The study was conducted using a sea snail called the Aplysia californica. The animal has a simple nervous system, but has cells with properties that resemble that of more complex animals like humans. Co-lead author of the study Yili Zhang, a research scientist at the university's medical school, developed a mathematical model that is able to figure out when brain cells are most able to learn.

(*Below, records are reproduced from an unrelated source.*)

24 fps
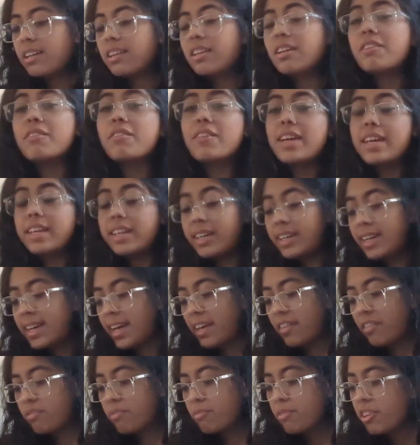the way their
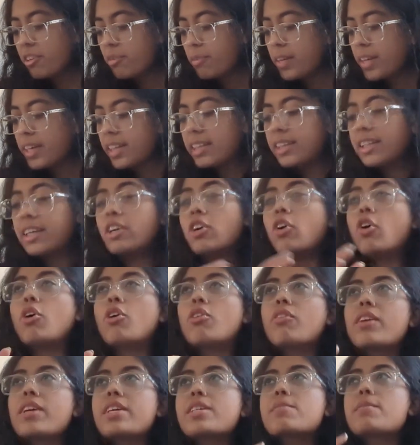life will be. They'll
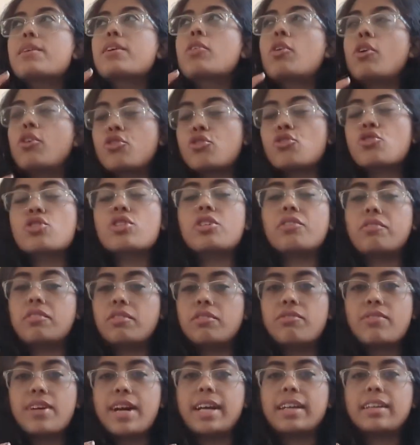always be conscious of
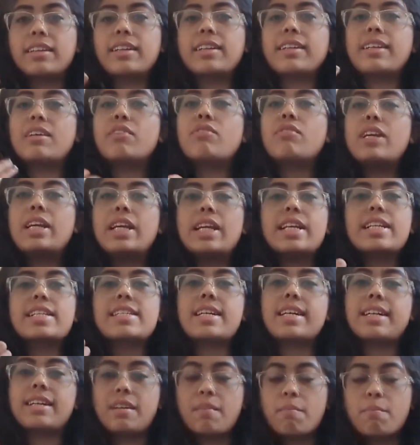the fact that their
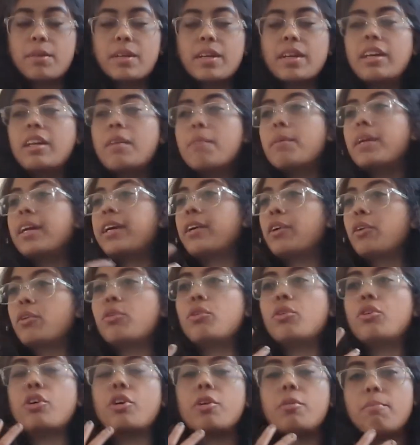feelings are temporary, be it
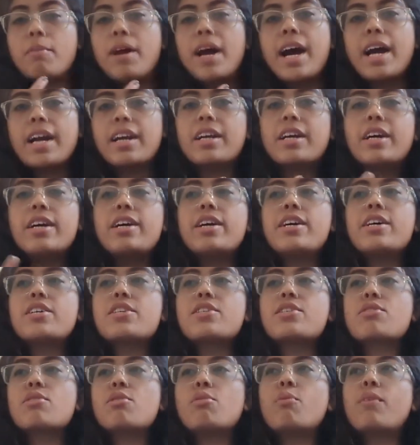good or bad.
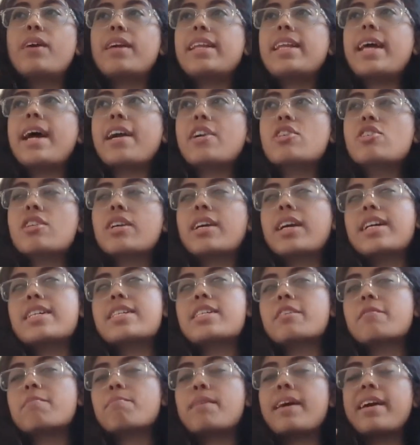So when they actually
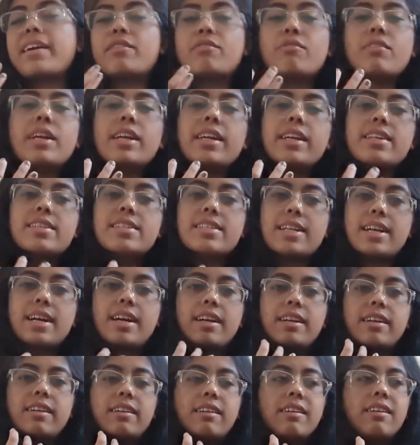get some bad feelings,
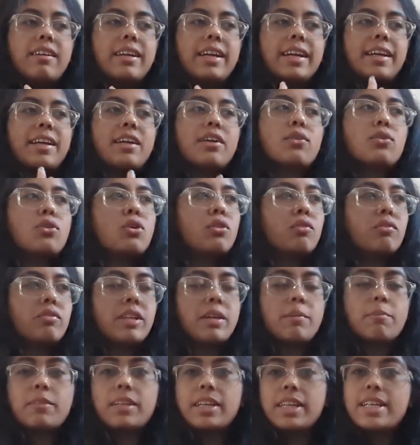they're letting go of
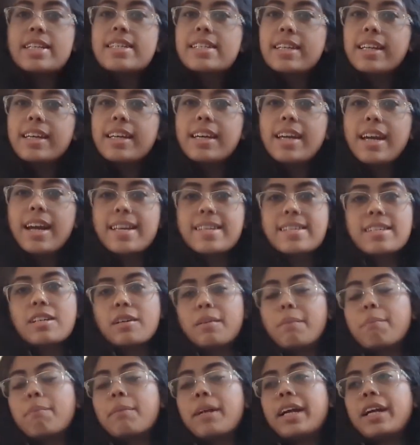them easily as
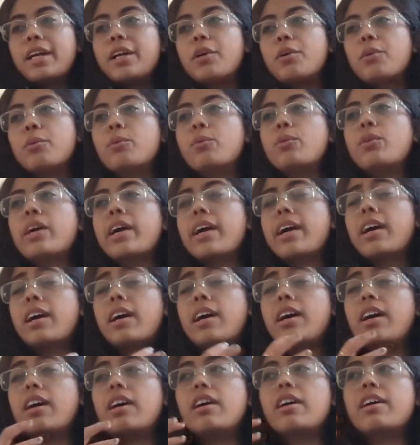compared to
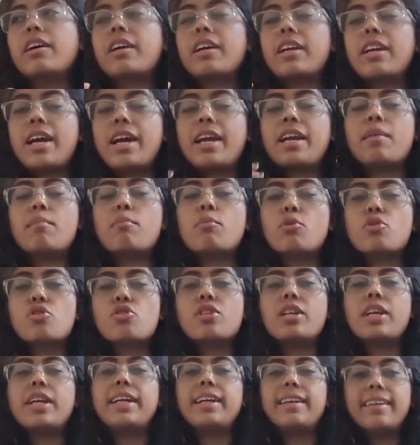an
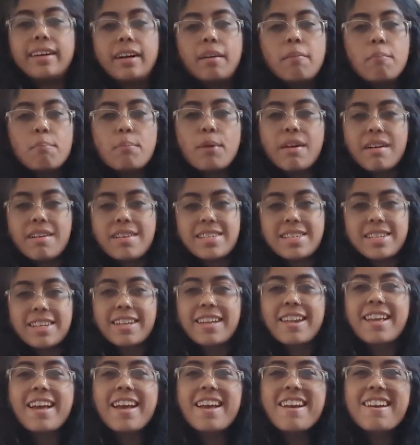emotionally dumb
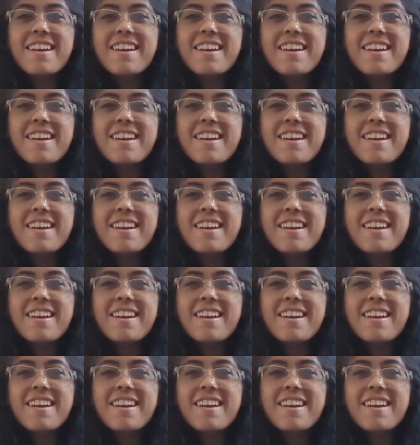person,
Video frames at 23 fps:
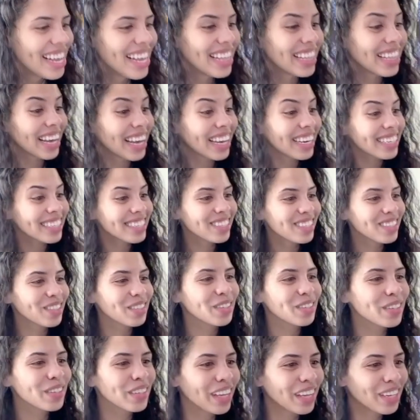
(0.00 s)
That is
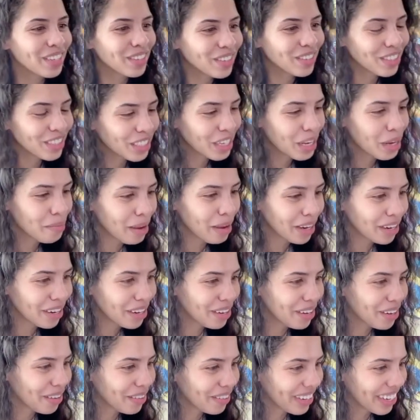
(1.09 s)
true. They do just come out of
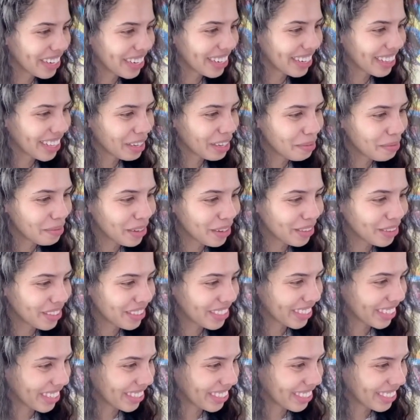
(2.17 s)
nowhere. Let them know,
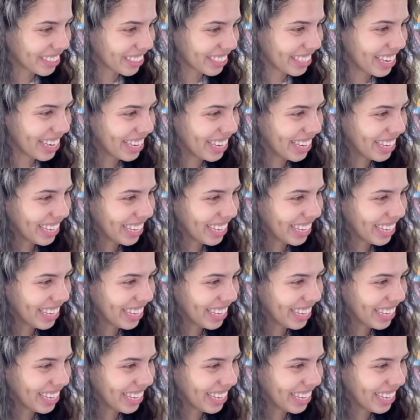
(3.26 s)
Sanji.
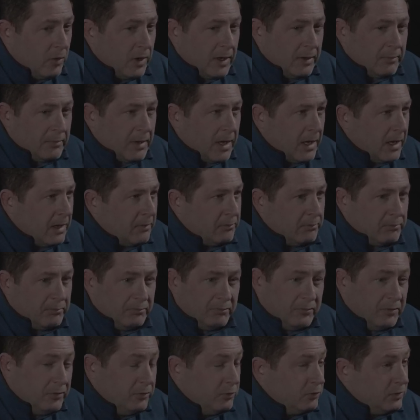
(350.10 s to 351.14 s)
you know, I'm,
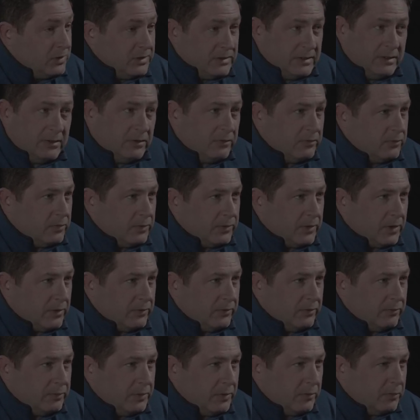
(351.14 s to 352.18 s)
I'm doing deals with
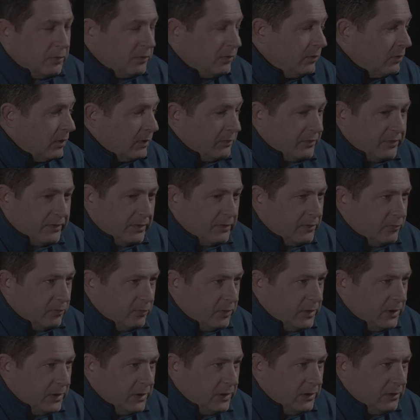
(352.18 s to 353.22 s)
all these people. You know, I'm
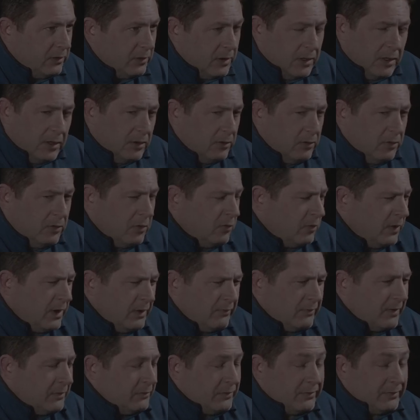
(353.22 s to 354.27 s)
selling weed, you know,
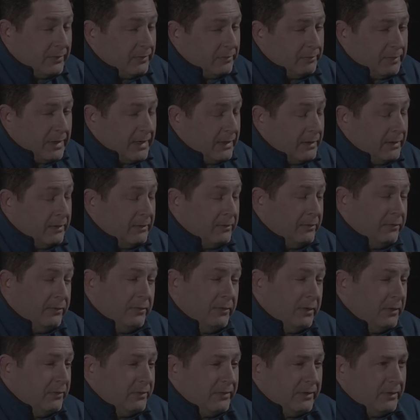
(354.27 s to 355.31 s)
whatever. I'm selling
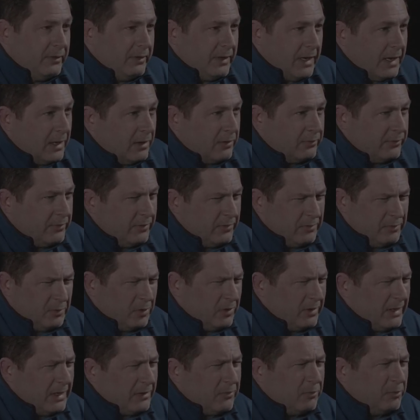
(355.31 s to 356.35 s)
pounds, you know, I'm selling ounces,
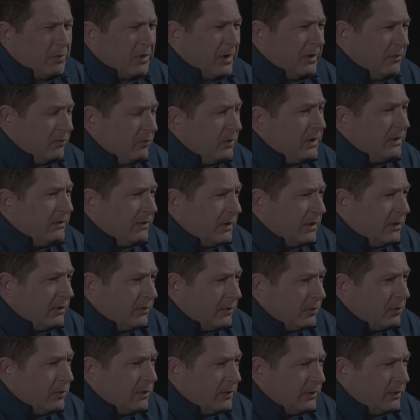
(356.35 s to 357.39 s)
more like probably
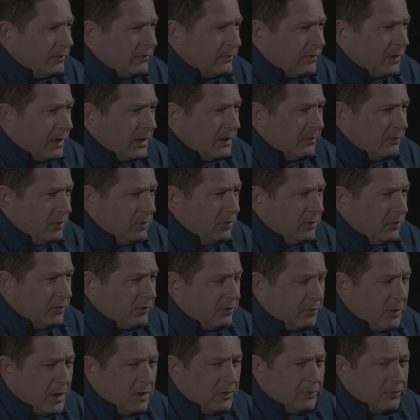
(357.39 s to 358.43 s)
retail though at this time, you
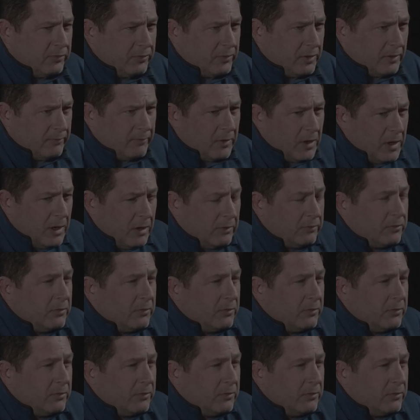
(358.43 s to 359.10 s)
know, smaller stuff.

In order to mimic Alzheimer's disease in the snails, the researchers blocked the activity of a memory protein that affects the sensory cells. As a result, the connections between the neurons were weaken which, in turn, impaired the snails' long-term memory. "Memory is due to a change in the strength of the connections among neurons," study senior author John Byrne, the director of the W.M. Keck Center for the Neurobiology of Learning and Memory and chairman of the Department of Neurobiology and Anatomy at the U.T. Health Medical School, said in a statement. "In many diseases associated with memory deficits, the change is blocked."

Then, in order to replicate training sessions, the researchers gave the sensory cells a chemical. That chemical was administered according to the time interval that Zhang had devised. After five training sessions, the snails' long-term memory had returned to near normal ability.

"This methodology may apply to humans if we can identify the same biochemical processes in humans. Our results suggest a new strategy for treatments of cognitive impairment. Mathematical models might help design therapies that optimize the combination of training protocols with traditional drug treatments," Byrne stated. "Combining these two could enhance the effectiveness of the latter while compensating at least in part for any limitations or undesirable side effects of drugs. These two approaches are likely to be more effective together than separately and may have broad generalities in treating individuals with learning and memory deficits."

The study was published in the Journal of Neuroscience.